Title: Efficient visualization of large-scale sequence alignments in the web browser
Presenters: John Rozewicki, Shigehiro Kuraku, Kazutaka Katoh
Abstract: The amount of sequence data available to researchers increases every year. Developers of sequence alignment tools such as MAFFT have worked hard to handle this large-scale data with many thousands of sequences and many thousands of sites by developing new algorithms and reimplementing older algorithms to take advantage of resources like cloud computing. A frequent use case in recent years has been the direct comparison of SARS- CoV-2 genomes. Manual inspection of alignment results can help to avoid misapplication of alignment methods and overlooking obvious observations. However, solutions for viewing and interpreting sequence alignments have not kept pace with the growth in data. Most were built in a time when sequence alignment results tended to be much smaller. When trying to view large-scale sequence alignments in existing solutions they often crash, are extremely slow, or fail to give a useful overview of data.

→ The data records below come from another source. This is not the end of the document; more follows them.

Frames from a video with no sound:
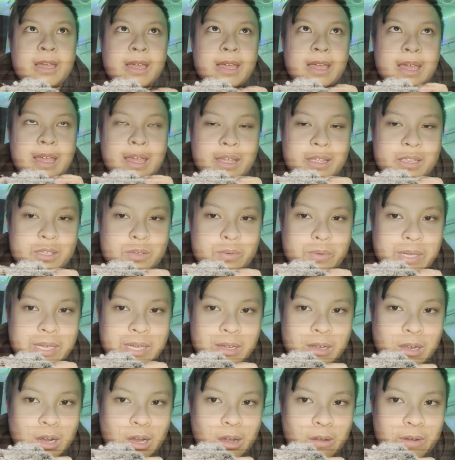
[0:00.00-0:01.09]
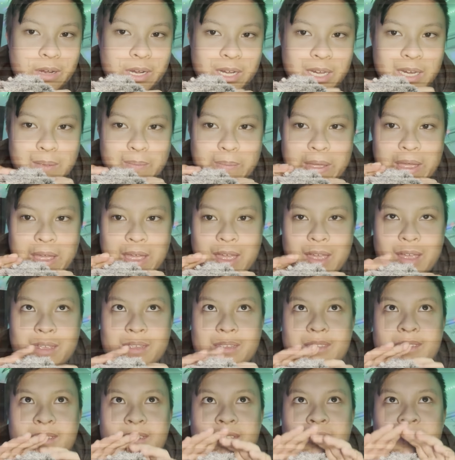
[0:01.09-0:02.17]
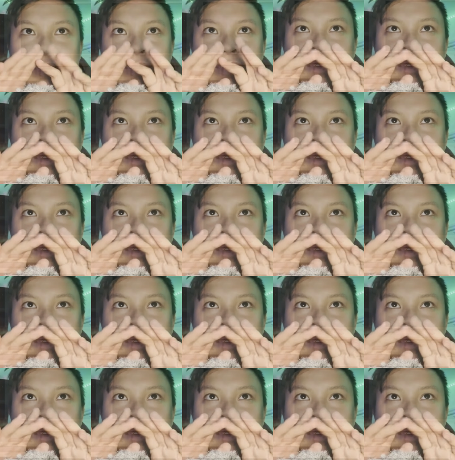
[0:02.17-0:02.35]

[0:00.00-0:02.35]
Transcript: As we hurried past,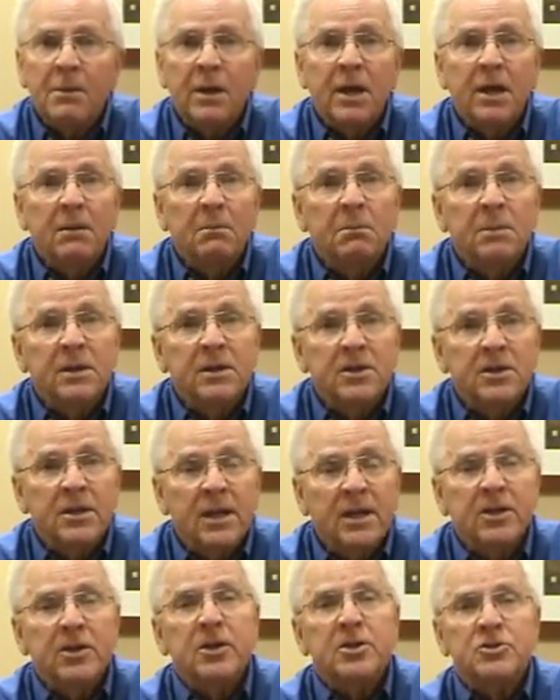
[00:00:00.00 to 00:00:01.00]

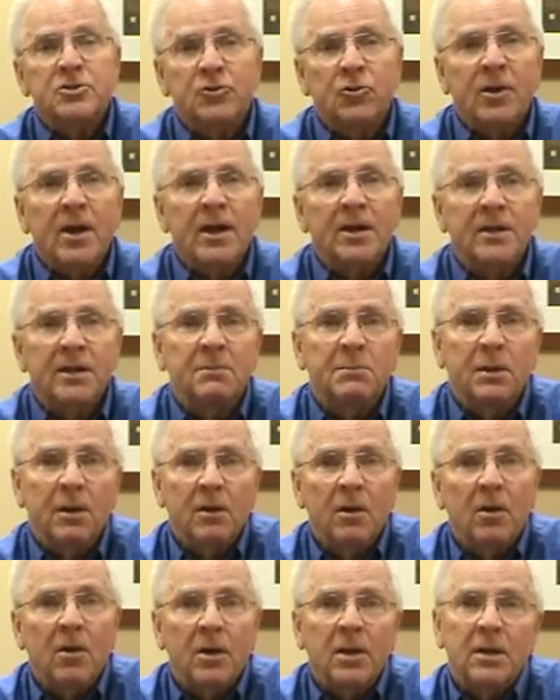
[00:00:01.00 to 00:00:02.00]
It distracted me
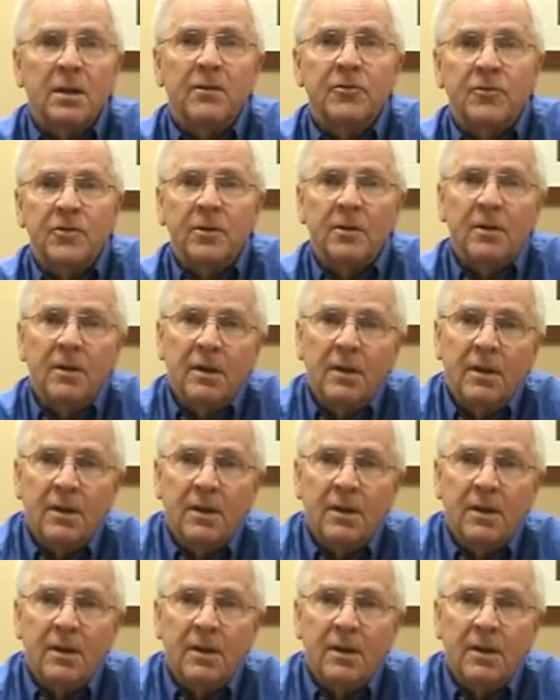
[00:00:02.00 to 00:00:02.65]
long enough to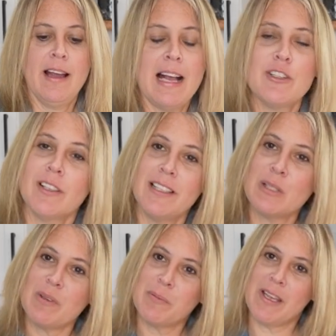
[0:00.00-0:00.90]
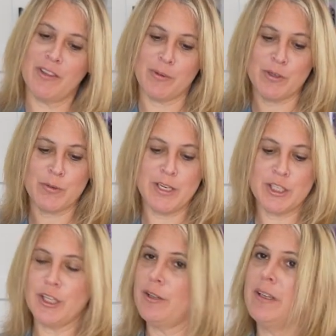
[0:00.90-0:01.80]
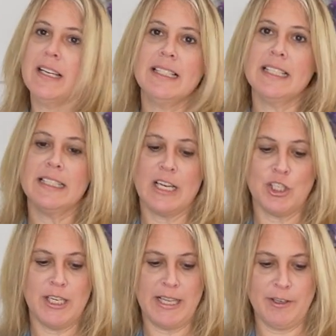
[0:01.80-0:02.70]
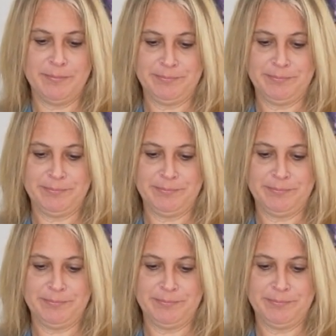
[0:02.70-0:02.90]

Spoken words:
I took this with me on the retreat too. Didn't touch it either.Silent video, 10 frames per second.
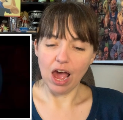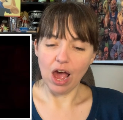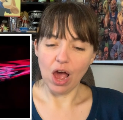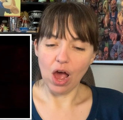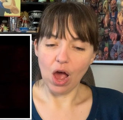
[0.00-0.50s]

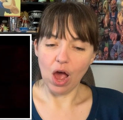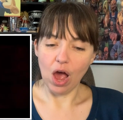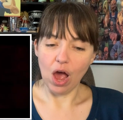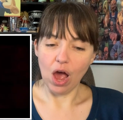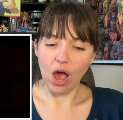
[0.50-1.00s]

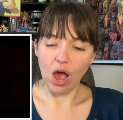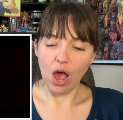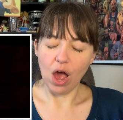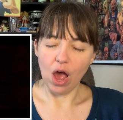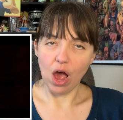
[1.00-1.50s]

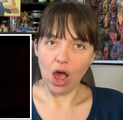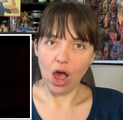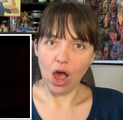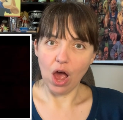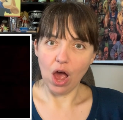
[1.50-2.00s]

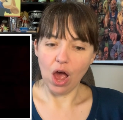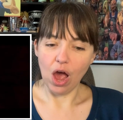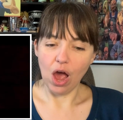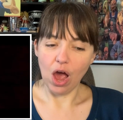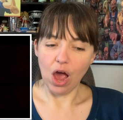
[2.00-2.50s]

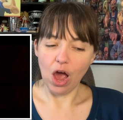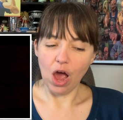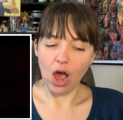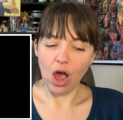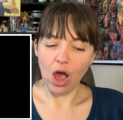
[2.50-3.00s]

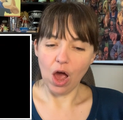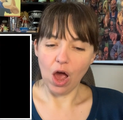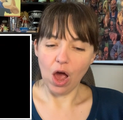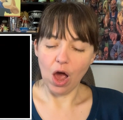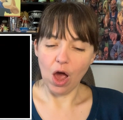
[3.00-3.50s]

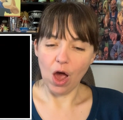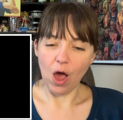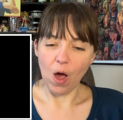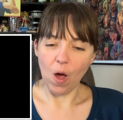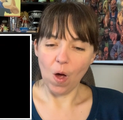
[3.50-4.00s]

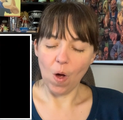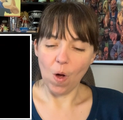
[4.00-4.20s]
Nobody speaks.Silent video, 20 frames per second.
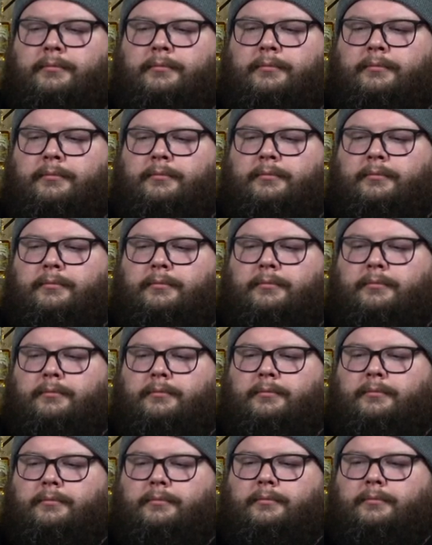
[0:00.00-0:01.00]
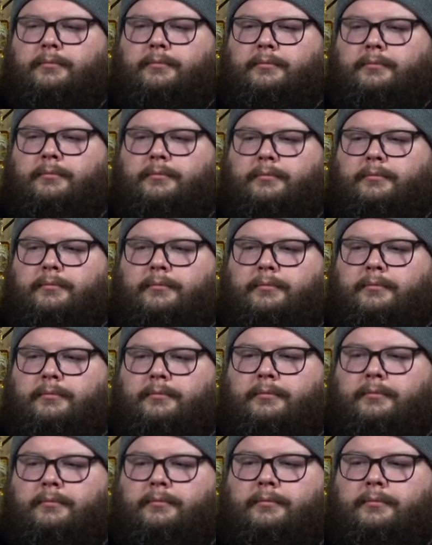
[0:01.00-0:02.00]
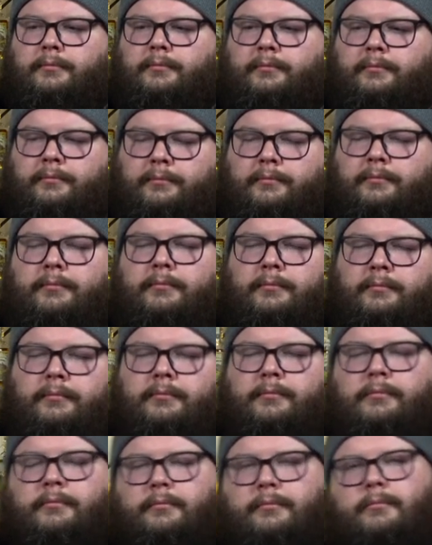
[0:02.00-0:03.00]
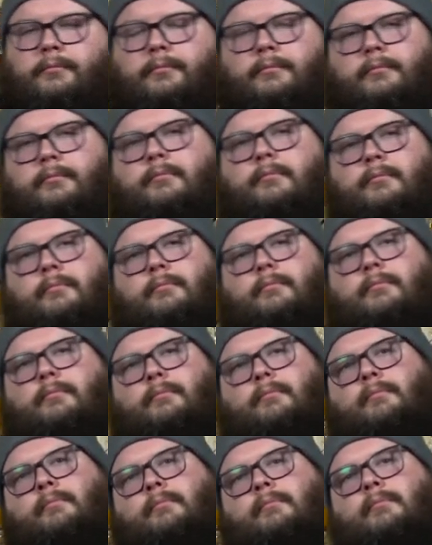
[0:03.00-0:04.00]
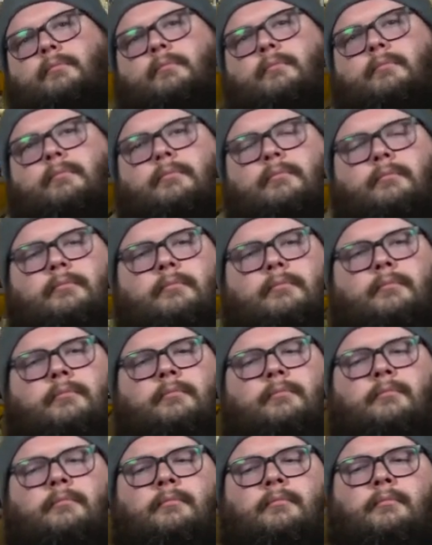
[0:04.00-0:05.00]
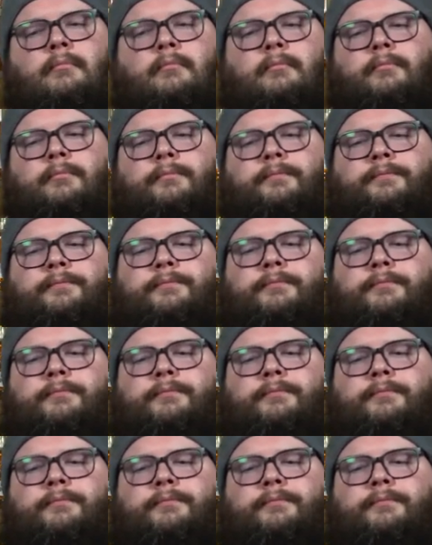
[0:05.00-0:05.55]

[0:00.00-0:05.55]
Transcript: This person isn't speaking.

This presentation will describe the design and features of a new web browser-based sequence alignment viewer built with WebAssembly/WebGL/HTML5 by the MAFFT team, from the ground up, for large-scale data. A key focus of the presentation will be efficient techniques for visualization of large-scale data which may be applicable to other areas beyond sequence alignment visualization. This new viewer has been tested on sequence alignments larger than 500 million letters (=100,000 sequences x 5000 sites or 100 sequences x 5 million sites), and performs smoothly even on inexpensive systems. Moreover, because it is built using widely compatible web technologies it is able to run not only on full computers, but also on handheld devices such as phones and tablets.